O’Brien, Smeaton said, “speaks up on life issues, in clear, ringing terms. About the impact of government policies, on the iniquity of proposals to widen the abortion law. Whenever he speaks out, O’Brien gets headline news up and down the country. It’s commented upon by all the media.”
British politicians, he said, have “an instinctive awareness” that once mobilized and united under strong moral leadership, the Catholic vote would make a difference in British politics. “And there’s something written on human hearts which draws people to the truth,” he added.
Even with the current leadership in the Church and the government, Smeaton continued, pro-life advocates have succeeded in preventing the abortion law from being extended into Northern Ireland. “The pro-life voice has been heard, but we’re being completely undermined by the official policy of the bishops of England and Wales. Particularly in the case of getting hormonal contraceptives to young people without parental consent.”
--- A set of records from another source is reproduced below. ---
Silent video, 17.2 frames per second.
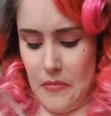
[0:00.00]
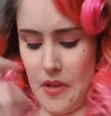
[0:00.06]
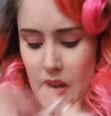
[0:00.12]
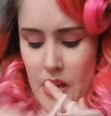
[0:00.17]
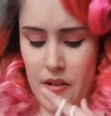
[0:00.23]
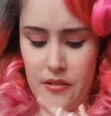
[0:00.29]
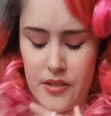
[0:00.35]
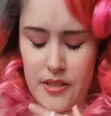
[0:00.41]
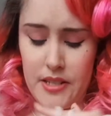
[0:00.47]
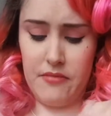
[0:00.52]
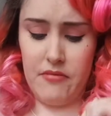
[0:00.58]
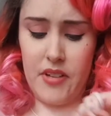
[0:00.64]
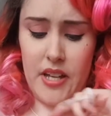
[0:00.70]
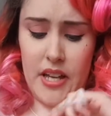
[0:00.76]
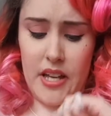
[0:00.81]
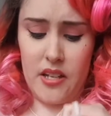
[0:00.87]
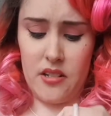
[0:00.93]
I only
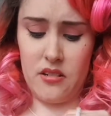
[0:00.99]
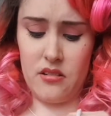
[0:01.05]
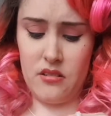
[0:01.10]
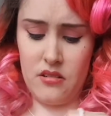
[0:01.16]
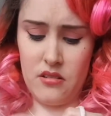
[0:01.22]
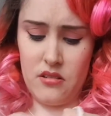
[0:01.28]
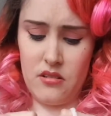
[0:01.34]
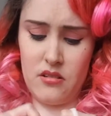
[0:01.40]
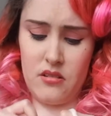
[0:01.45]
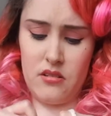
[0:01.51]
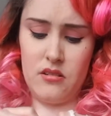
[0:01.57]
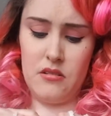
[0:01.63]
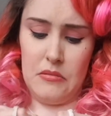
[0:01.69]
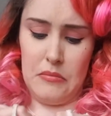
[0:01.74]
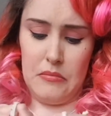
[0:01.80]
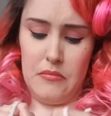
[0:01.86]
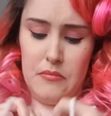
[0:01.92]
ever had
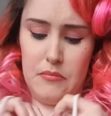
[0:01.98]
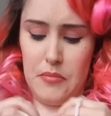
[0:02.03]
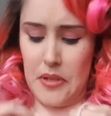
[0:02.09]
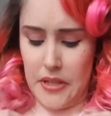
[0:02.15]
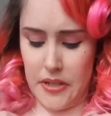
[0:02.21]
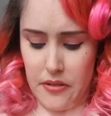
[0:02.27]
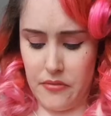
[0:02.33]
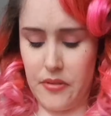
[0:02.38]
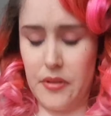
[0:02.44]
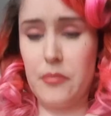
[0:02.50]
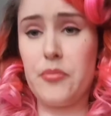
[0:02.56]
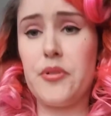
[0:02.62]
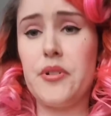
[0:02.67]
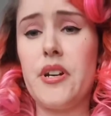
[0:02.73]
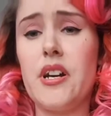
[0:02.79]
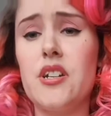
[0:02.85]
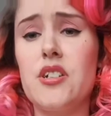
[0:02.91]
pink
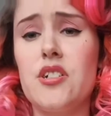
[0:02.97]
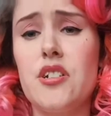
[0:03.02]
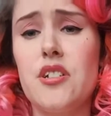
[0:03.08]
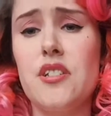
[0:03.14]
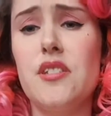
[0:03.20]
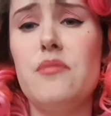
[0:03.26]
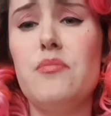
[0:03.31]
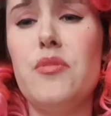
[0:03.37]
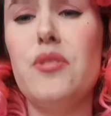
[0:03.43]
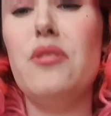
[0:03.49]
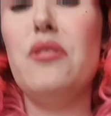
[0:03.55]
reproductions, butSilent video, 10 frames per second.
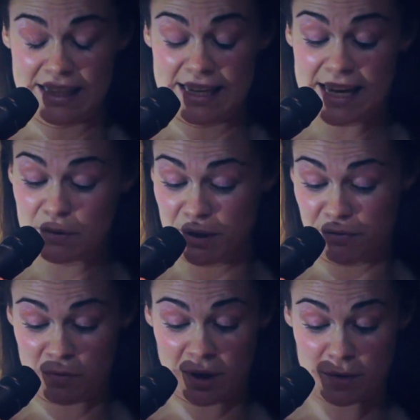He led me
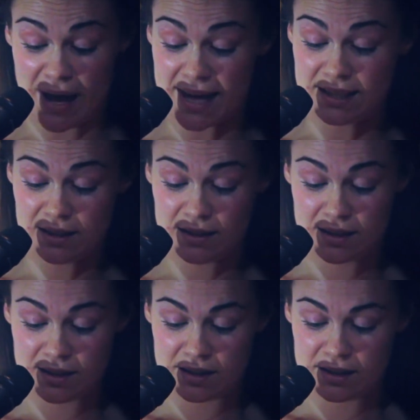from our bed.
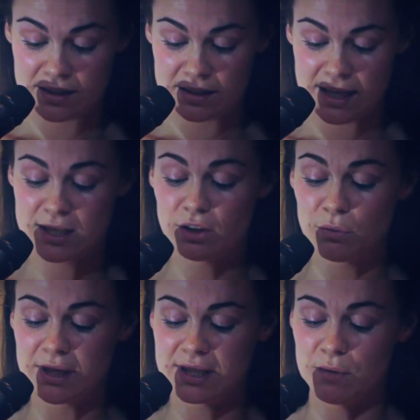He
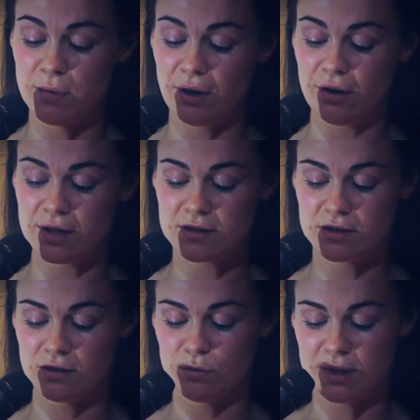took me to the mirror and
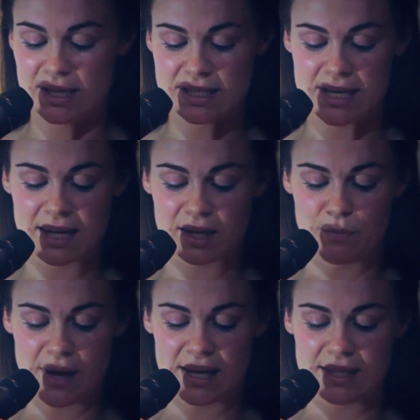stood with his
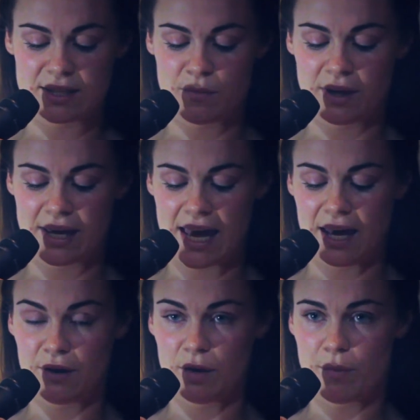naked belly to my
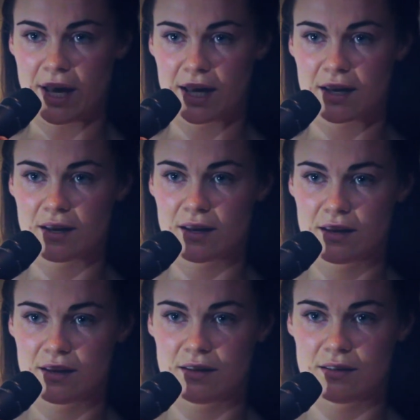hairy back.
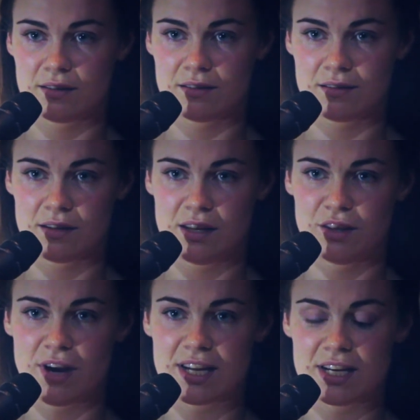He
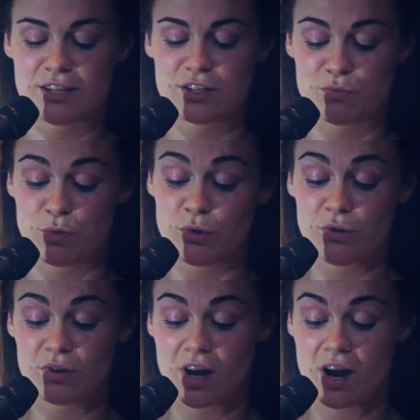threaded his
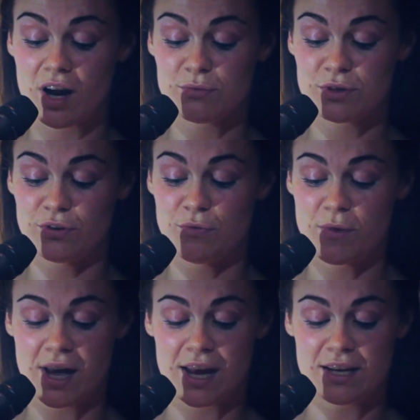smooth arms through
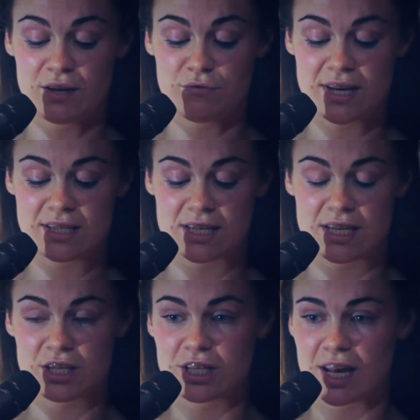mine and rested
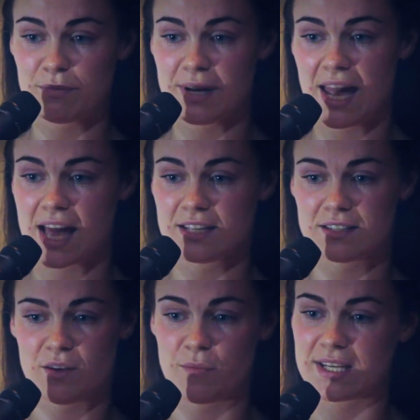his shapely
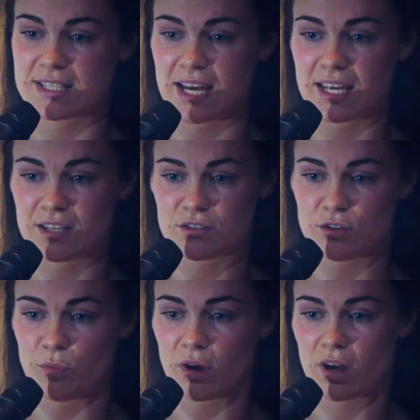hands on my sagging
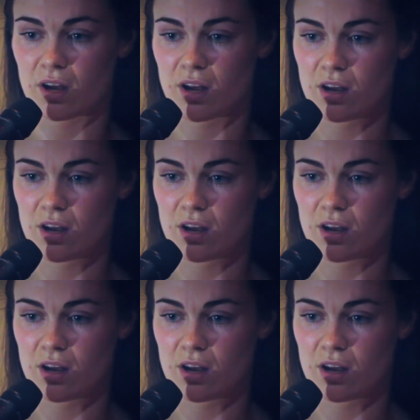stomach.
In April, the Catholic Education Service (CES), an agency of the Catholic Bishops’ Conference of England and Wales, appointed former Labour MP Greg Pope as deputy director. Pope’s lengthy pro-contraception and anti-family parliamentary record includes multiple endorsements of international abortionist agencies such as Planned Parenthood and Marie Stopes. Significantly, in 2007, Pope voted against a bill which would have required parental consent for provision of contraception or abortion to children under 16.
Smeaton said that Pope’s position was well known and “reflects the policy of the bishops of England and Wales.”